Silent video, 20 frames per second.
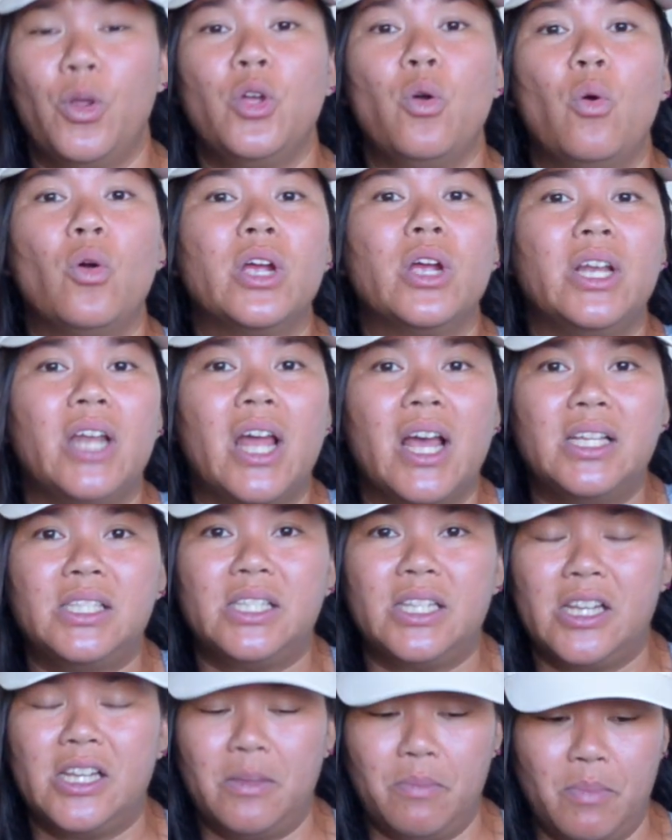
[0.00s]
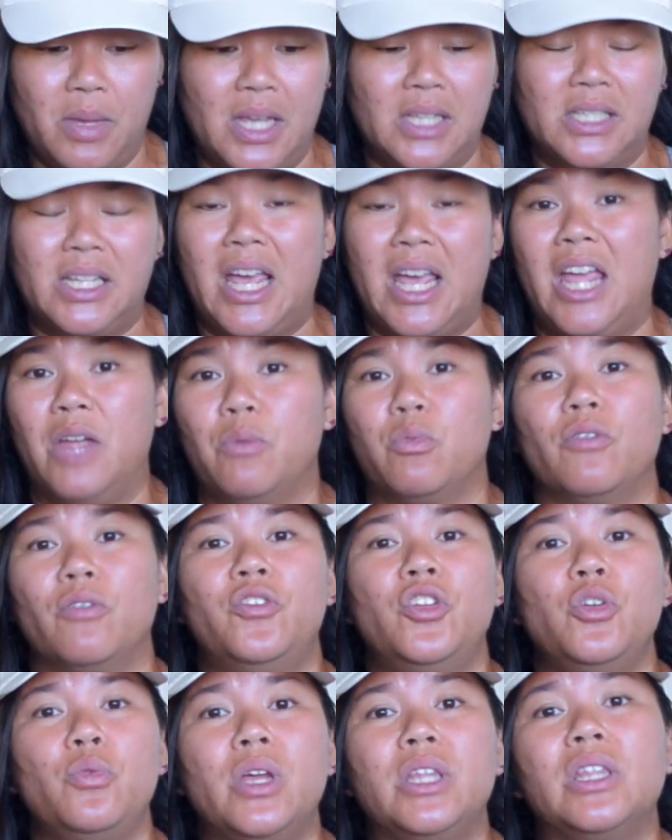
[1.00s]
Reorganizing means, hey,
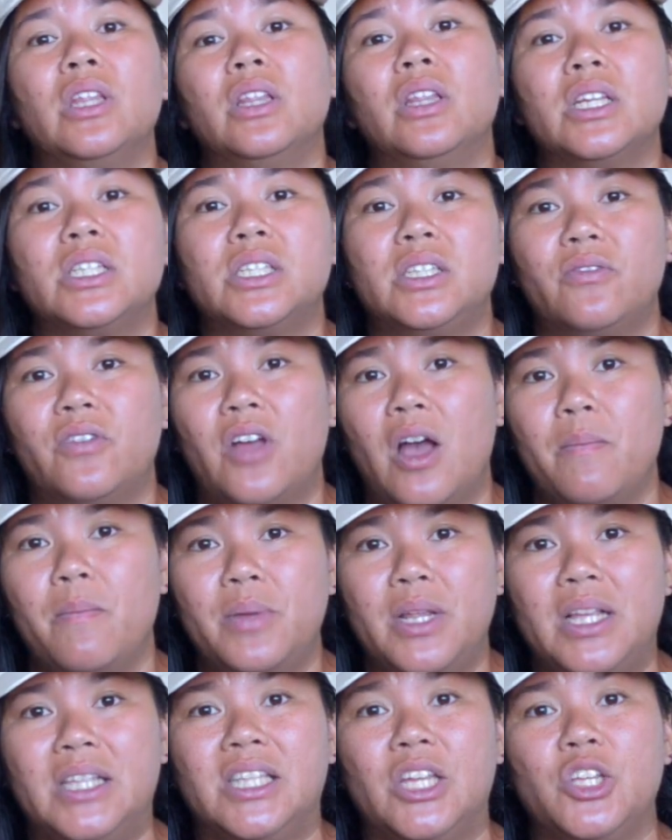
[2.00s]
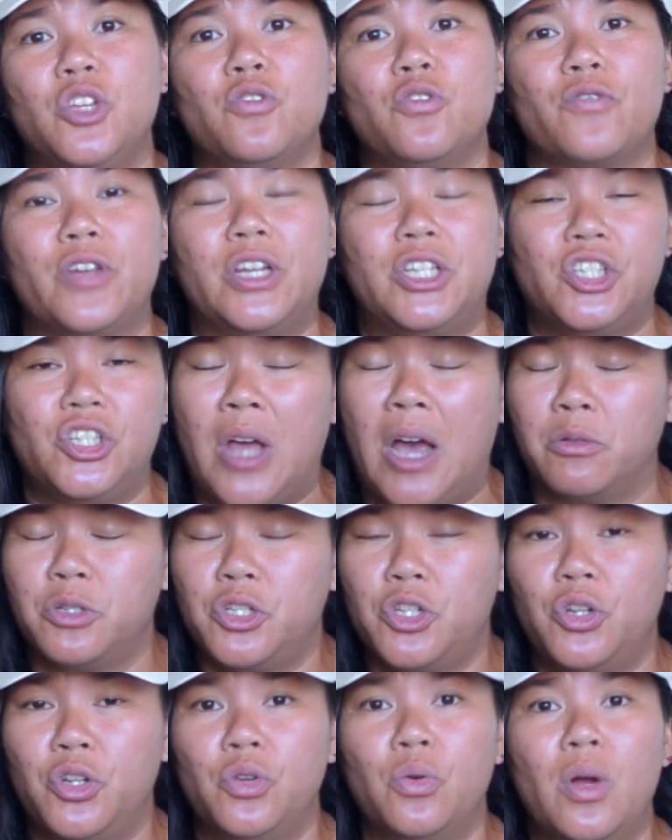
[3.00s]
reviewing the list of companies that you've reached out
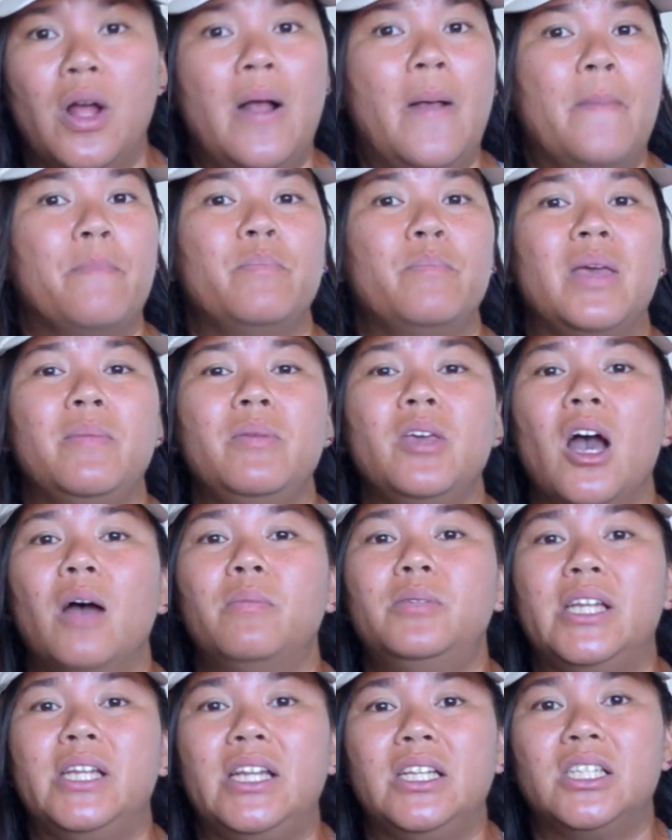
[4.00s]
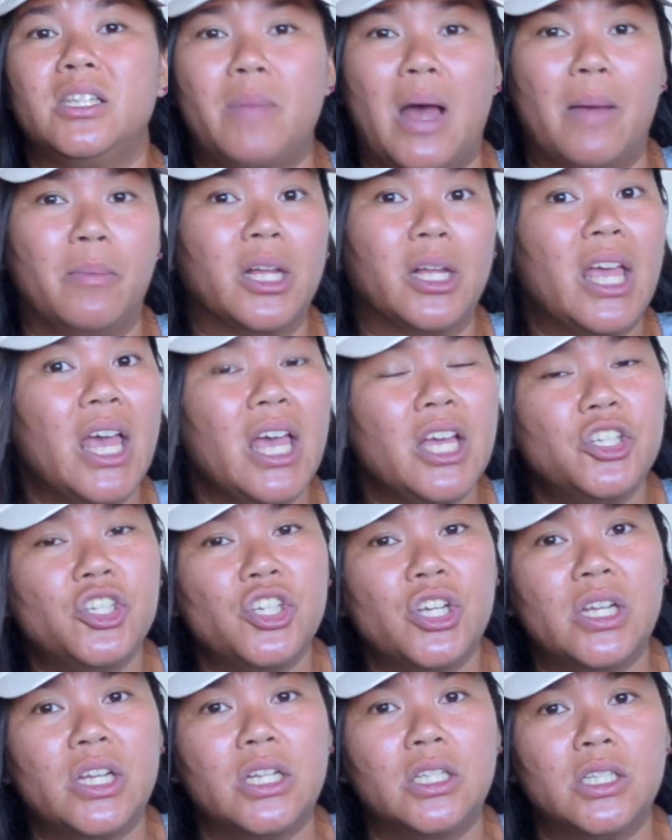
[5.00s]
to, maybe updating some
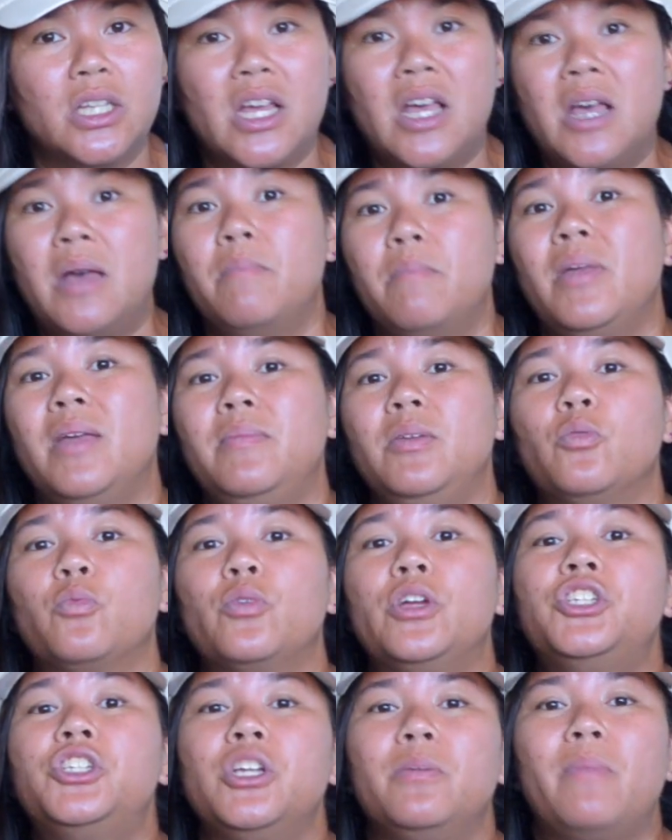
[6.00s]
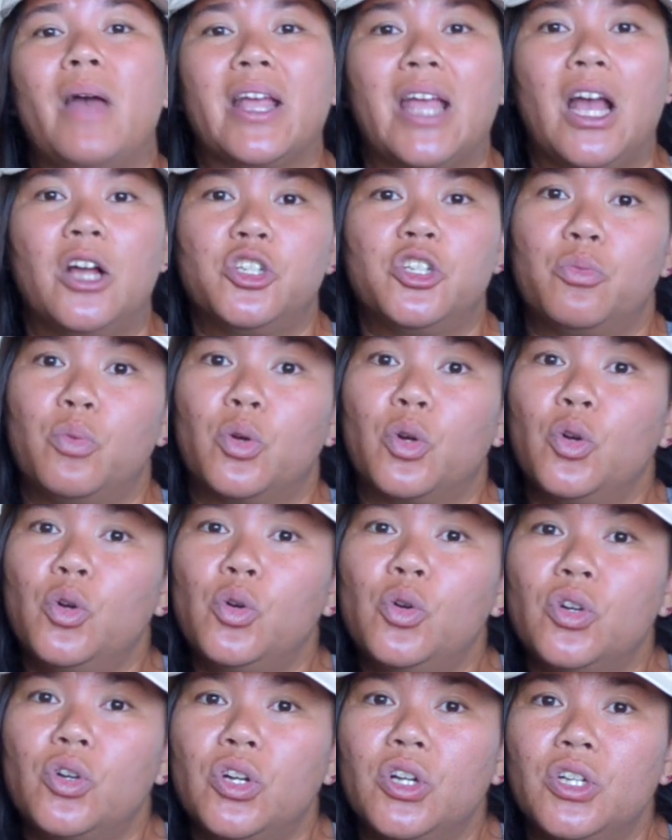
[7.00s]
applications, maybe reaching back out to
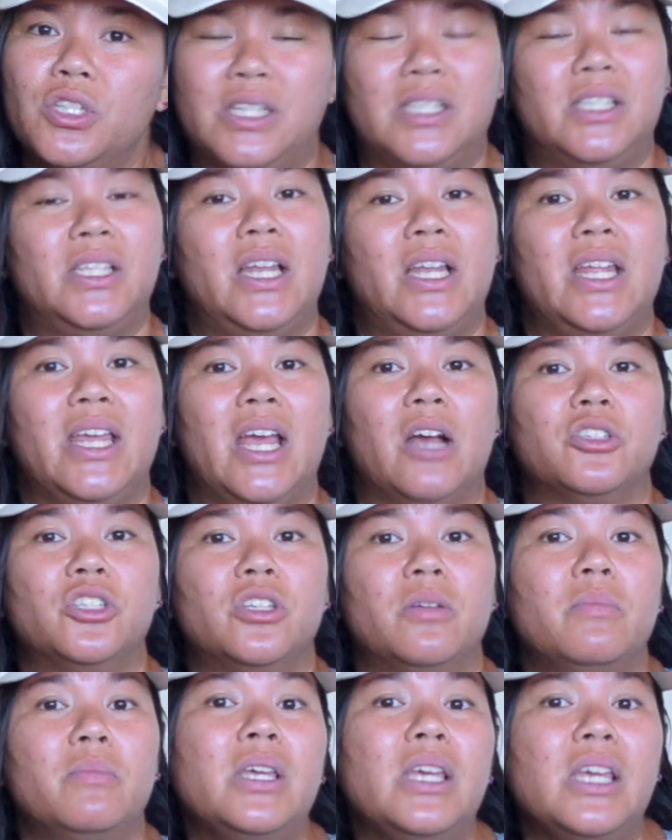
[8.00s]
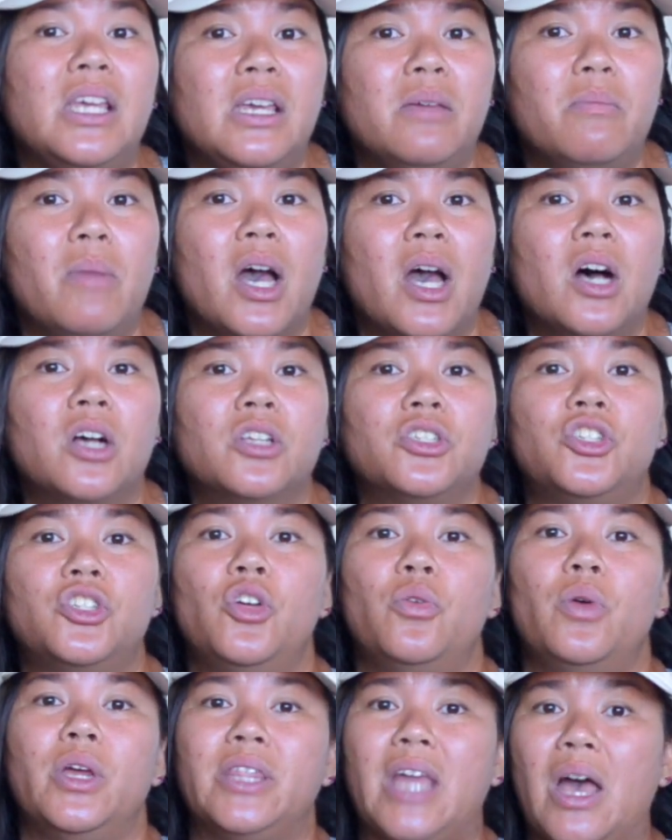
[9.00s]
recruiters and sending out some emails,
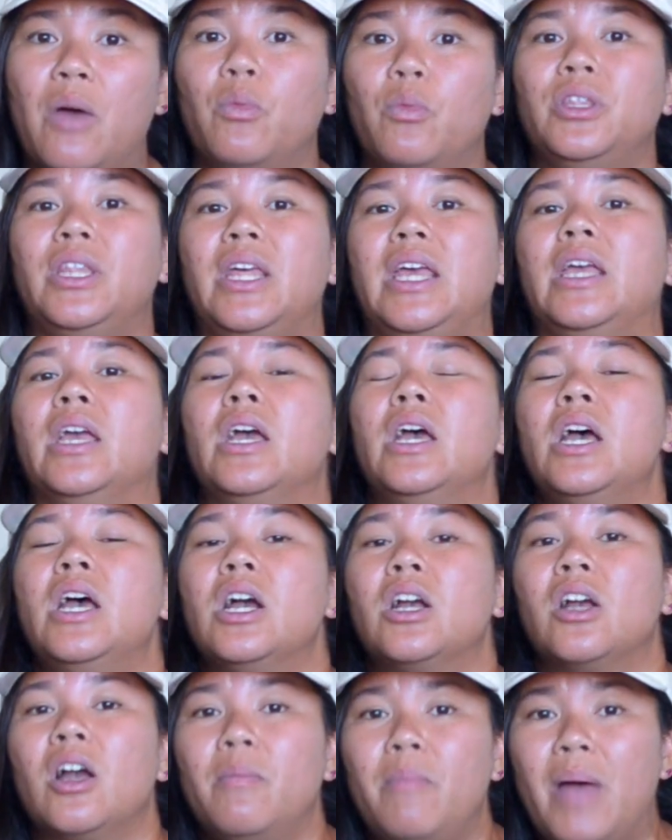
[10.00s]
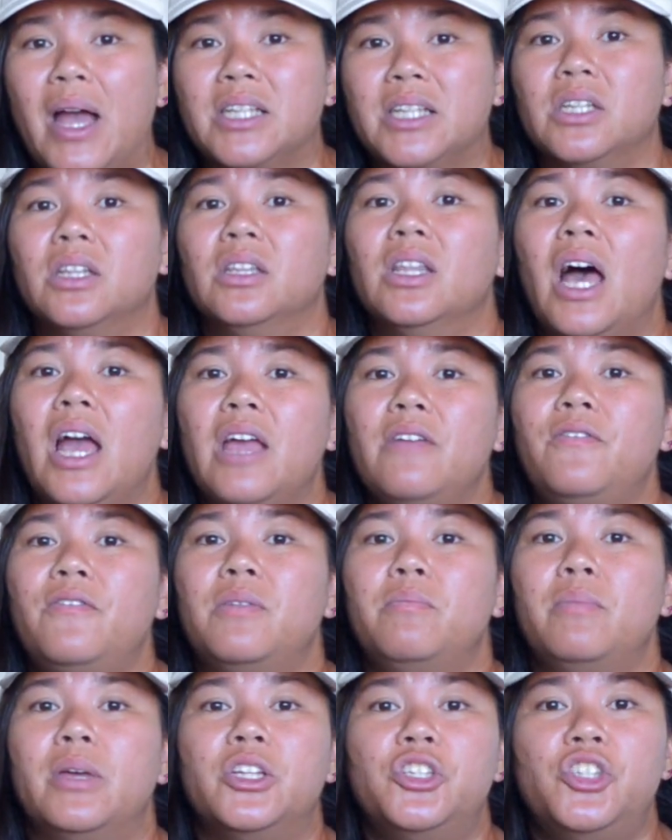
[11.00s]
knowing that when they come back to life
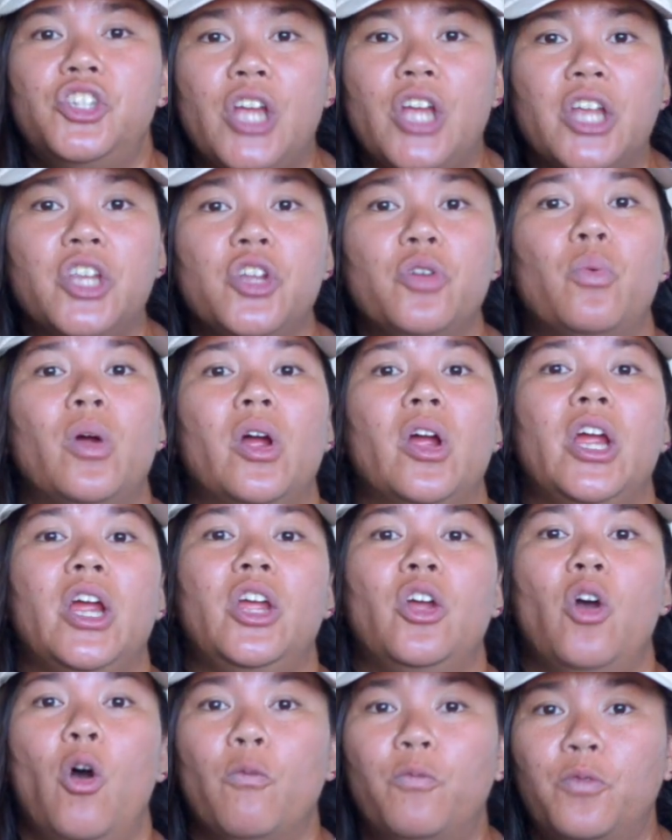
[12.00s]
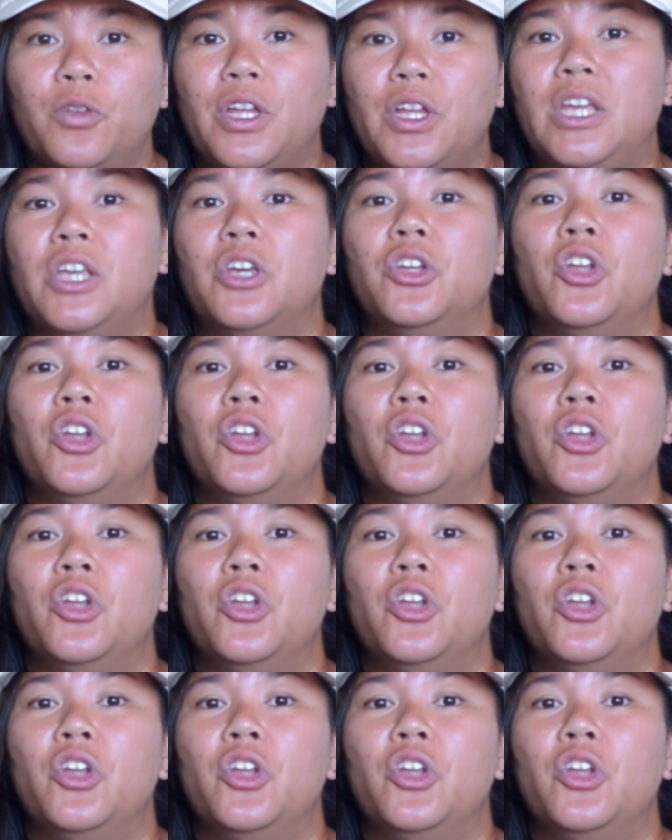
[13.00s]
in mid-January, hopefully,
━━━━━━━━━━
Task details
Please set down the whole listing above exactly and skip every picture.

Written answer
Silent video, 20 frames per second.
[0.00s]
[1.00s]
Reorganizing means, hey,
[2.00s]
[3.00s]
reviewing the list of companies that you've reached out
[4.00s]
[5.00s]
to, maybe updating some
[6.00s]
[7.00s]
applications, maybe reaching back out to
[8.00s]
[9.00s]
recruiters and sending out some emails,
[10.00s]
[11.00s]
knowing that when they come back to life
[12.00s]
[13.00s]
in mid-January, hopefully,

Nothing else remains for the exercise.